1977- Today – Continued Growth and Innovation
A structural reorganization in 1977 led the Center to the University of Connecticut, its home for the next three decades. Williams maintained a role in managing special projects at the Center, while Yale managed user services until 1985. By the time of the relocation, the collection included 9,000 studies from 75 countries. Technologically, the Center remained on the cutting edge of social science data analysis. By 1980 Gammell and Grandon wrote in Data Bases in the Humanities and the Social Sciences of the powerful new ability for Center staff to machine-search keywords on text for parts of the collection, and the exciting plans to provide the users of future with data access via a long-distance network.

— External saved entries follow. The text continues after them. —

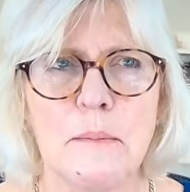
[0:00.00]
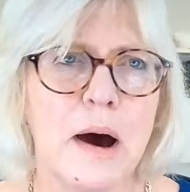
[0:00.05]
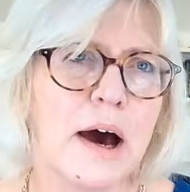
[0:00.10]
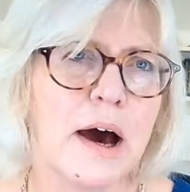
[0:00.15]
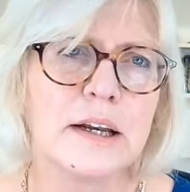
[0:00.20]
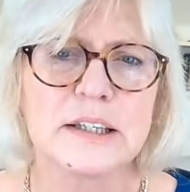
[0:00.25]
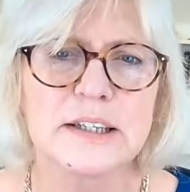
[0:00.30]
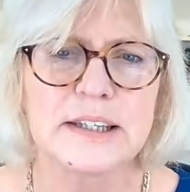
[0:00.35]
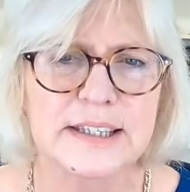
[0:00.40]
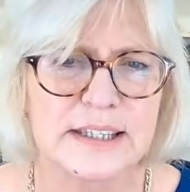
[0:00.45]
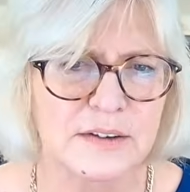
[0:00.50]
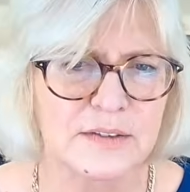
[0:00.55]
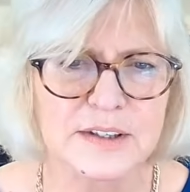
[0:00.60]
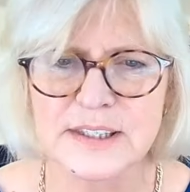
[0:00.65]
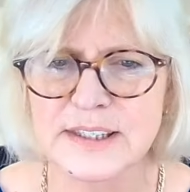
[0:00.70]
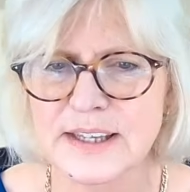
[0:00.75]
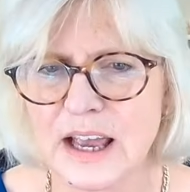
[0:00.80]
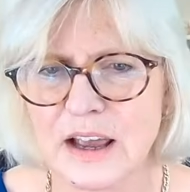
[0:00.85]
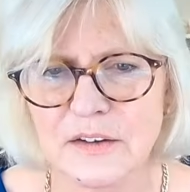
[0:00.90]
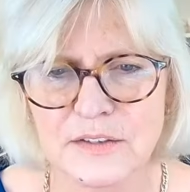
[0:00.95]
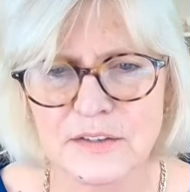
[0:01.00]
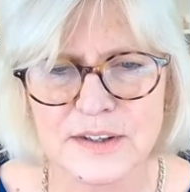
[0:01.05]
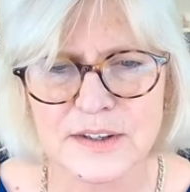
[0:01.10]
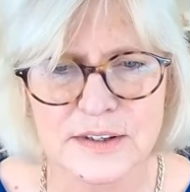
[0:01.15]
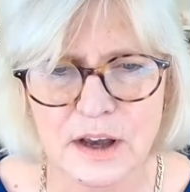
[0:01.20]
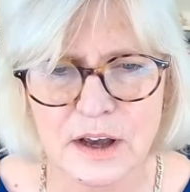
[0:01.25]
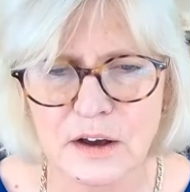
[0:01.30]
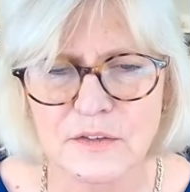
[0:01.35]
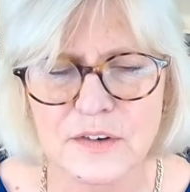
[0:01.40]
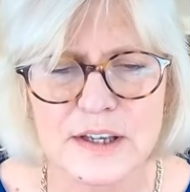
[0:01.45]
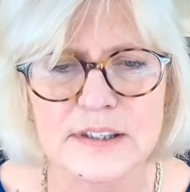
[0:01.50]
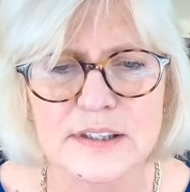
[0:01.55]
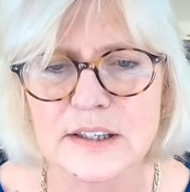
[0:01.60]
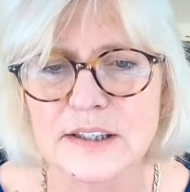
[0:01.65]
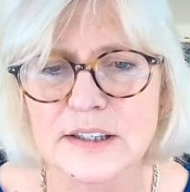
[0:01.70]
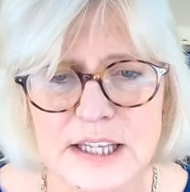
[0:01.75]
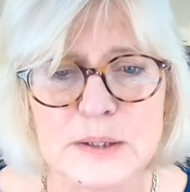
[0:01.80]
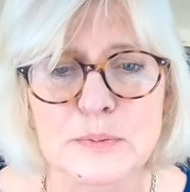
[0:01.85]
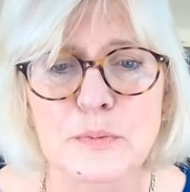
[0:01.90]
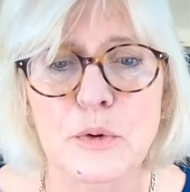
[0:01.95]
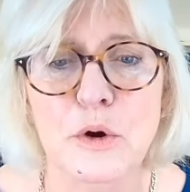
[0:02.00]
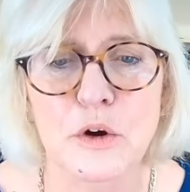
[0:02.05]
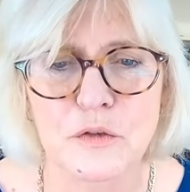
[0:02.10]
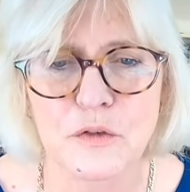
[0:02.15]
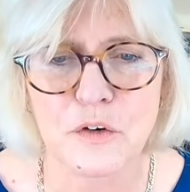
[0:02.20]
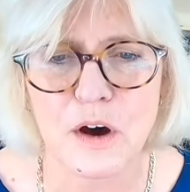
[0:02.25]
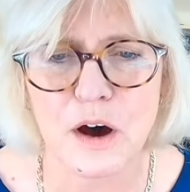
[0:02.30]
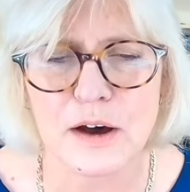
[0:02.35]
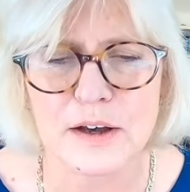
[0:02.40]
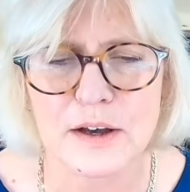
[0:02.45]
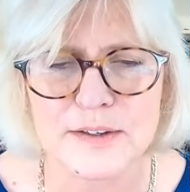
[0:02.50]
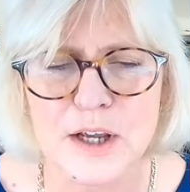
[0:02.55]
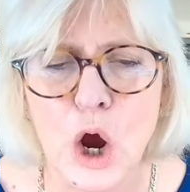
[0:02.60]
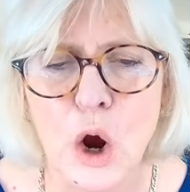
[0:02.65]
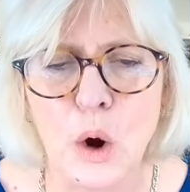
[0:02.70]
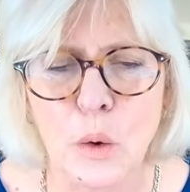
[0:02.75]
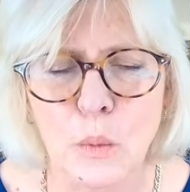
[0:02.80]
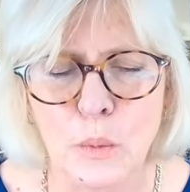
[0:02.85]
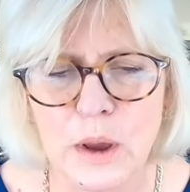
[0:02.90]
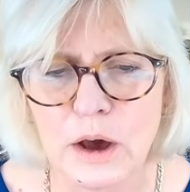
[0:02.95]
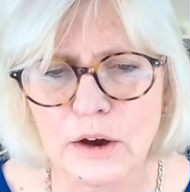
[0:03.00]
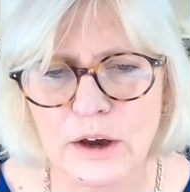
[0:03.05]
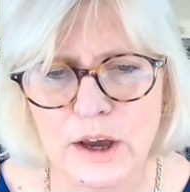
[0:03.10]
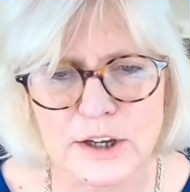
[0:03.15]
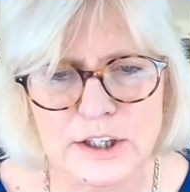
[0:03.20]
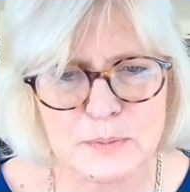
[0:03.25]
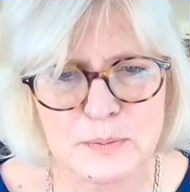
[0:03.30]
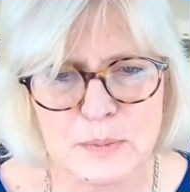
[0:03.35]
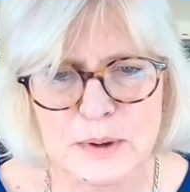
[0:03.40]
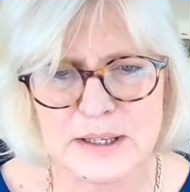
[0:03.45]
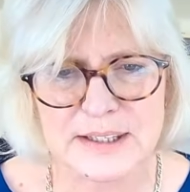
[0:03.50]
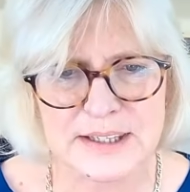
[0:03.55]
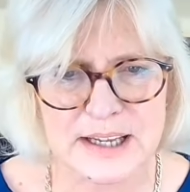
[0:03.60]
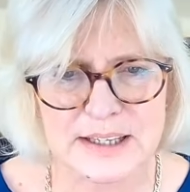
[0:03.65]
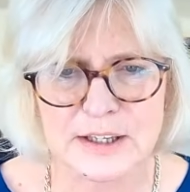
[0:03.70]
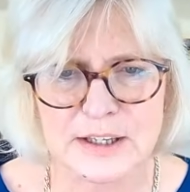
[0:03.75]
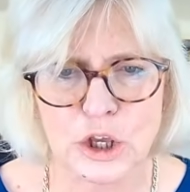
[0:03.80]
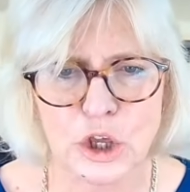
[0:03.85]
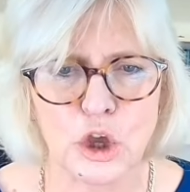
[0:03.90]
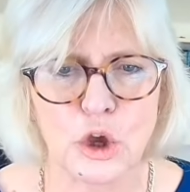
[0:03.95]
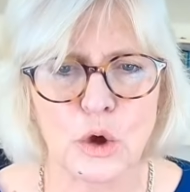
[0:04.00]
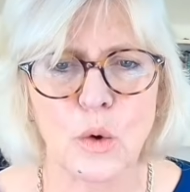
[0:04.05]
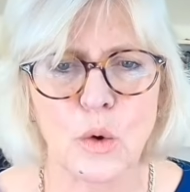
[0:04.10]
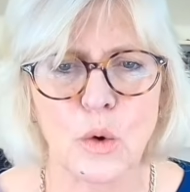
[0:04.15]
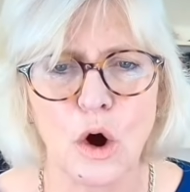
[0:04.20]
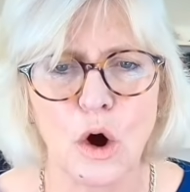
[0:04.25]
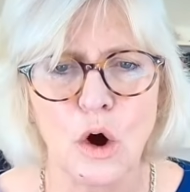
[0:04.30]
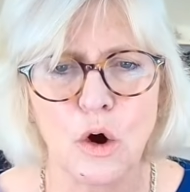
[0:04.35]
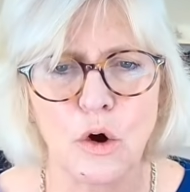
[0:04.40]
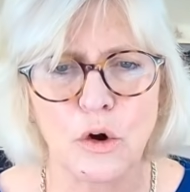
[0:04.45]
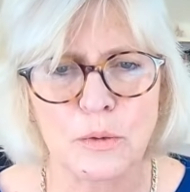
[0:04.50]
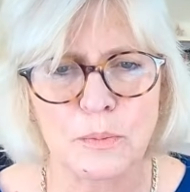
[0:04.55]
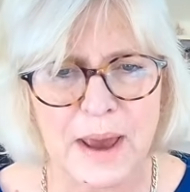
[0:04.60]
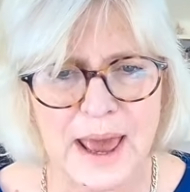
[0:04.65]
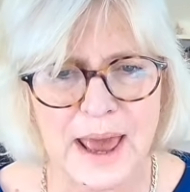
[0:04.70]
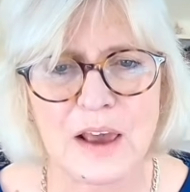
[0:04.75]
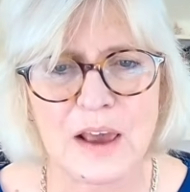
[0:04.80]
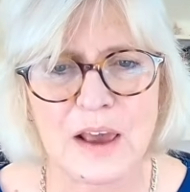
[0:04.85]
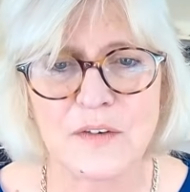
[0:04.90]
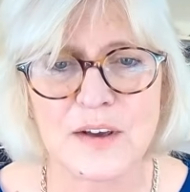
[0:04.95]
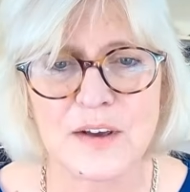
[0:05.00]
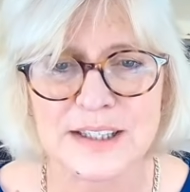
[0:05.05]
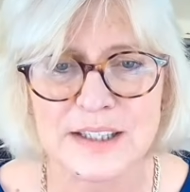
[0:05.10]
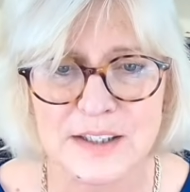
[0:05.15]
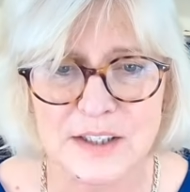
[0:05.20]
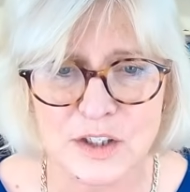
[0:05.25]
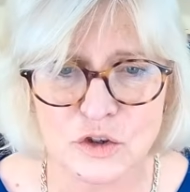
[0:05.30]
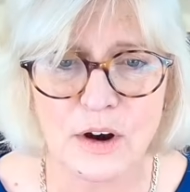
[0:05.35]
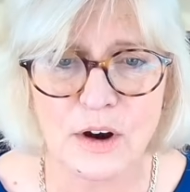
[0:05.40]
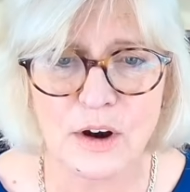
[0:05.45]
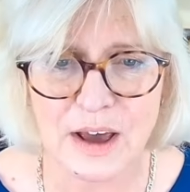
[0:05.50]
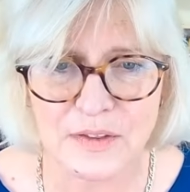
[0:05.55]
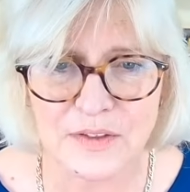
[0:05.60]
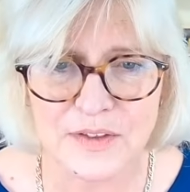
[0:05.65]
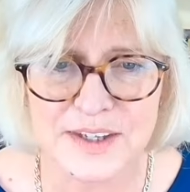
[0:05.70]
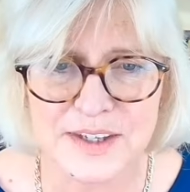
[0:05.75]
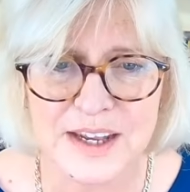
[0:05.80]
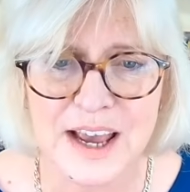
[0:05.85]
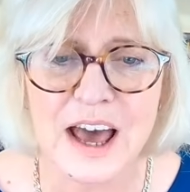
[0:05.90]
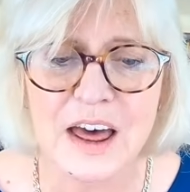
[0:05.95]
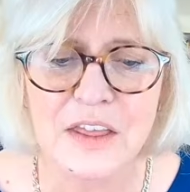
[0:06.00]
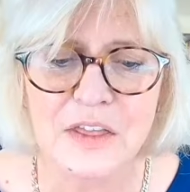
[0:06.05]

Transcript: under the civil service success profiles, we are going to be assessing you on behaviours and strengths,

The executive director at the time was Political Scientist Everett Carll Ladd. As director for more than twenty years, Ladd established the Center as a resource for the understanding the public in the aggregate. With his extensive publications offering analysis of thousands of polls, across subgroups and countries, Ladd became an authoritative public figure in the interpretation of polls. In 1986, he furthered his vision of the Center as a major institution for the understanding of public opinion by establishing Public Perspective, for which he served as editor. From 1989- 2003, the magazine offered vital information about public opinion, polling methodology, and issues in the field of survey research and greatly increased Roper Center’s impact in the world of public opinion. Also in 1986, POLL (Public Opinion Location Library) became a reality: a database where users could search, over a telephone line, most of the Roper Center’s US holdings by cross-indexing topics, keywords, organizations and dates. In March, 1989, Information Today awarded POLL the first Buddie award for Best Unknown Database, noting “it is hard to imagine a database that would find wider use by business, government, academia and the public.”
Since the turn of the century, the Roper Center has again turned its emphasis to expanding its archival holdings and improving access with creative new user tools. The Center has continued to innovate, offering RoperExpress, instant downloads of datasets, in 2005; RoperExplorer, an online statistical analysis tool, in 2011, and iPOLL +, instant crosstabs on major demographic measures, in 2011. Through its long, strong relationships with the active researchers in the polling community, the Center has built its collection to include over 22,000 datasets from more than 100 countries, and over 600,000 questions in iPOLL. Over 250 membership organizations utilize the collection, which has served as resources for countless books, articles and media stories.